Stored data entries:

== Segment start ==

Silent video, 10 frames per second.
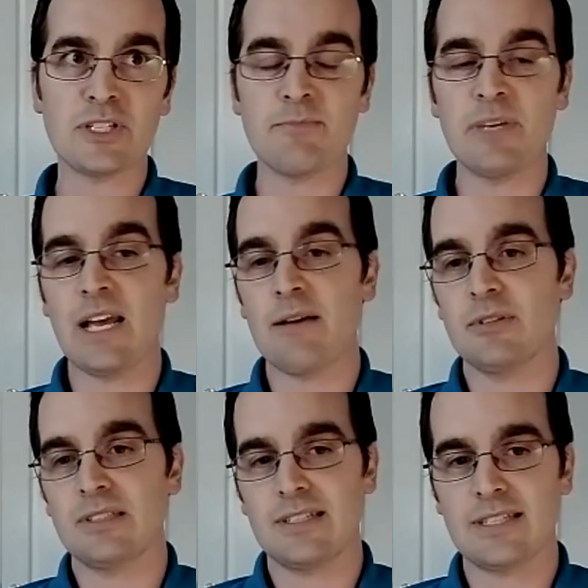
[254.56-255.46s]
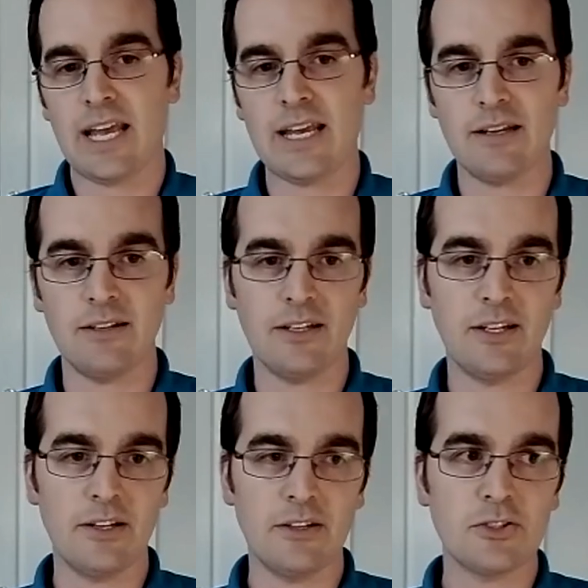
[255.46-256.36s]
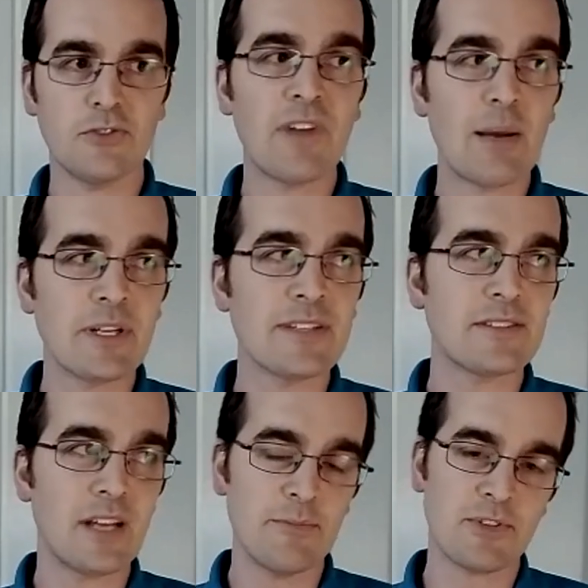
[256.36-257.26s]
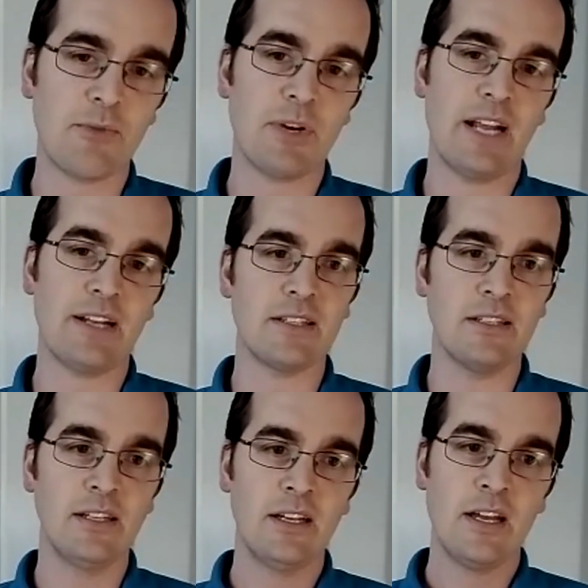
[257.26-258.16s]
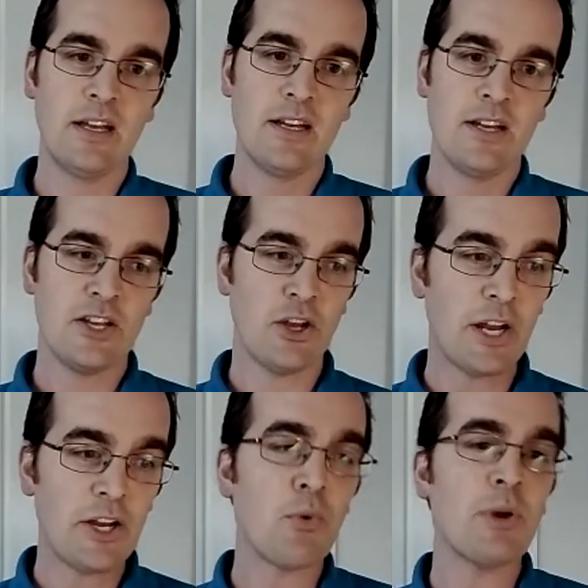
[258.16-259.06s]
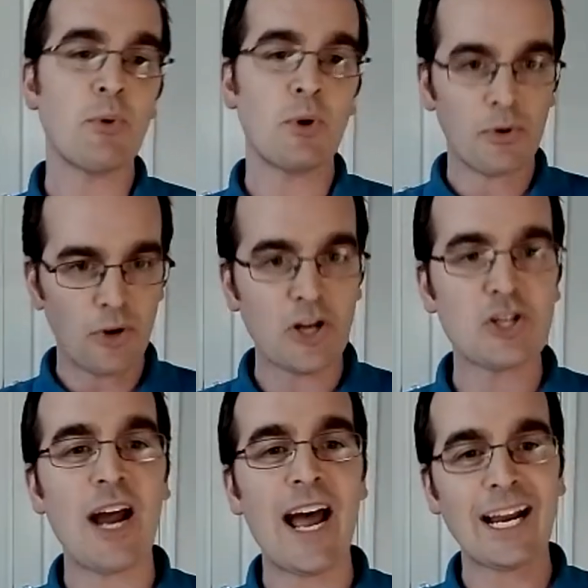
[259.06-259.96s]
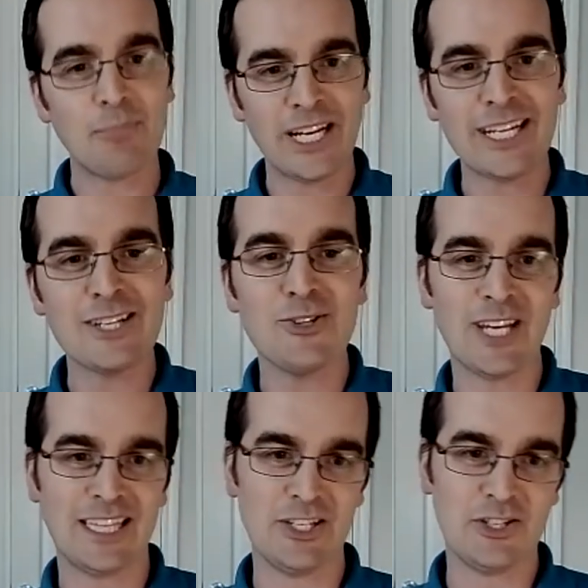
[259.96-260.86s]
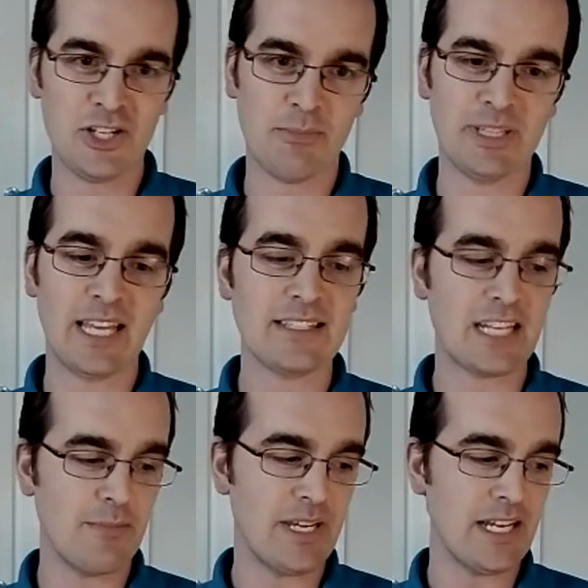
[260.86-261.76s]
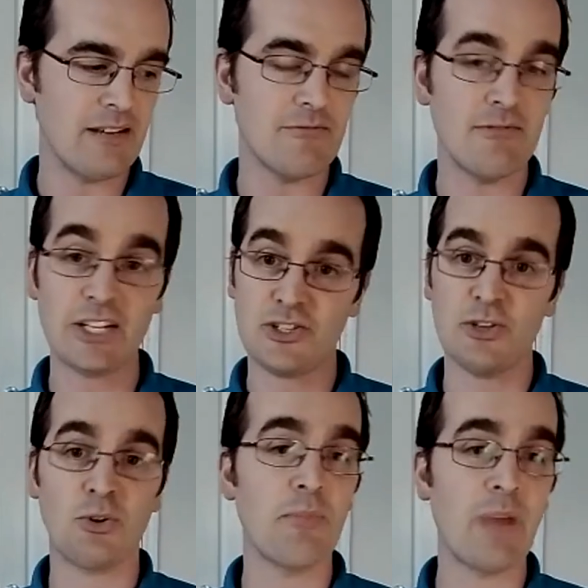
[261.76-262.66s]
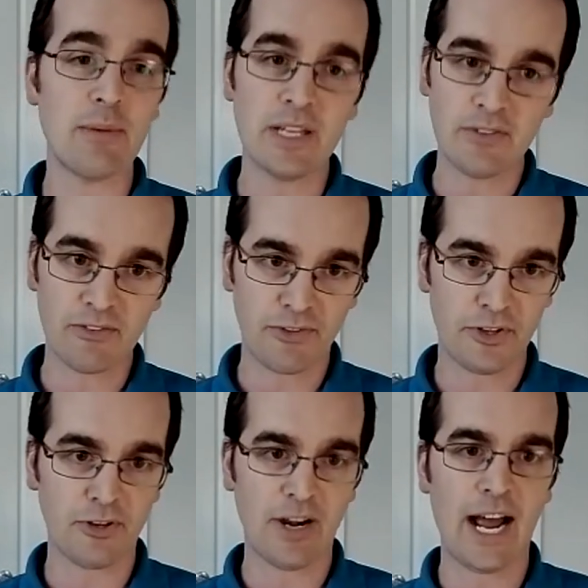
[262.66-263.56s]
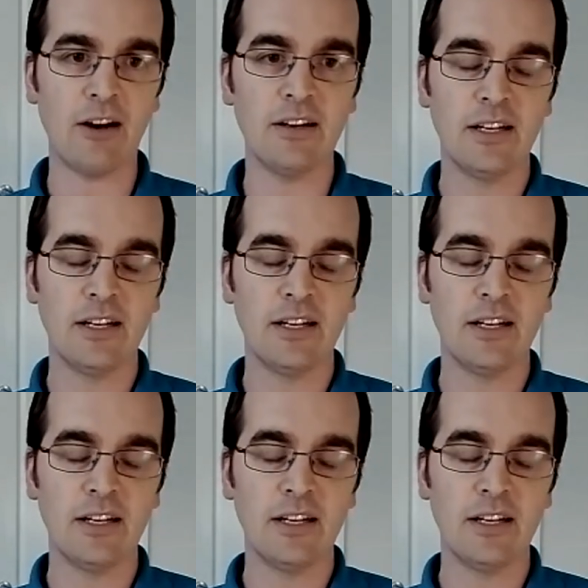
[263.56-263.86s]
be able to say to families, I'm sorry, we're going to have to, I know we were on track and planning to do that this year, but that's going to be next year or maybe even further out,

== Segment end ==

WHAT YOU WILL DO: Omitting all pictures, copy the preceding entries without any alteration.

ANSWER TO THE PROBLEM:
Silent video, 10 frames per second.
[254.56-255.46s]
[255.46-256.36s]
[256.36-257.26s]
[257.26-258.16s]
[258.16-259.06s]
[259.06-259.96s]
[259.96-260.86s]
[260.86-261.76s]
[261.76-262.66s]
[262.66-263.56s]
[263.56-263.86s]
be able to say to families, I'm sorry, we're going to have to, I know we were on track and planning to do that this year, but that's going to be next year or maybe even further out,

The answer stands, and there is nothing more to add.